Bulgaria, the poorest EU member state which has an estimated 17 trillion cubic feet of shale-gas reserves, signed a shale-gas exploration contract with Chevron
in 2011, but then suspended the deal one year later after local environmental groups protested Chevron’s plans—and before the company could even begin work. “Some of the local groups propping up here and there suddenly became very conscious of fracking and contaminated groundwater,” says Andreas Goldthau, a German energy-policy expert who is currently a visiting scholar at Harvard’s Belfer Center for Science and International Affairs, and who interviewed dozens of politicians and environmentalists in Bulgaria, for a research paper on the country’s energy battles, published in June. “All apparently had been funded by Russians, but the question was, at what scale?
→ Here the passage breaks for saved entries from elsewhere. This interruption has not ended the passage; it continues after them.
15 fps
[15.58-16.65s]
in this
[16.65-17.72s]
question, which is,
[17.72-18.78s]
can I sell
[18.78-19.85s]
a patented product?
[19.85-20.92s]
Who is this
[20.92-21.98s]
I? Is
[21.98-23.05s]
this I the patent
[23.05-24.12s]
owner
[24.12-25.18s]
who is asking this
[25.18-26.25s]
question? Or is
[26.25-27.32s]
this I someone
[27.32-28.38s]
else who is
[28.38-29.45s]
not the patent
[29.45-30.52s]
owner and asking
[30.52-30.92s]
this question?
Even if you find a smoking gun, you might just find a $1,000 check.”
In fact Russia might not have needed to spend more, since oil companies operating in Bulgaria faced other problems in their efforts to start drilling for shale gas.
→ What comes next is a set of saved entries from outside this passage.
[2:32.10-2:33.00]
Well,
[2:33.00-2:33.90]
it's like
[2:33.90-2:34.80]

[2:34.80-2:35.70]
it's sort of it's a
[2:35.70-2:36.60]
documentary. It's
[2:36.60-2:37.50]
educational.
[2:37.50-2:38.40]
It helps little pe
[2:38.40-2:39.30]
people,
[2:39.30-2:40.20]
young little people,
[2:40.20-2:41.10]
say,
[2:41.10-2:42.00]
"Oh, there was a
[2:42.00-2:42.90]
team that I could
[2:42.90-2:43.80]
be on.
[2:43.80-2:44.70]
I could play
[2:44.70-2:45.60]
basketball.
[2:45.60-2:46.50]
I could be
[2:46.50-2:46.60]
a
Goldthau says years of deep corruption in the oil and gas industry in Bulgaria and other Eastern European countries complicated support for Chevron’s shale-gas operations from the start, even though a 2012 poll commissioned by Bulgaria’s government found that about 60% of Bulgarians supported the drilling, provided that it did not harm the environment. “The central government decided it wanted to go for shale gas, and then the local mayor got a letter saying, ‘we’re sending Chevron in tomorrow. Please support them,'” Goldthau says, describing how Bulgaria’s ham-handed approach had thwarted Chevron. Already deeply suspicious of oil companies, local officials balked. “The energy sector is corrupt with a lot of turnover, and it is badly managed,” he says.
With that Russia maintains its major hold over Bulgaria’s energy needs. Whether it can do the same with Ukraine remains to be seen.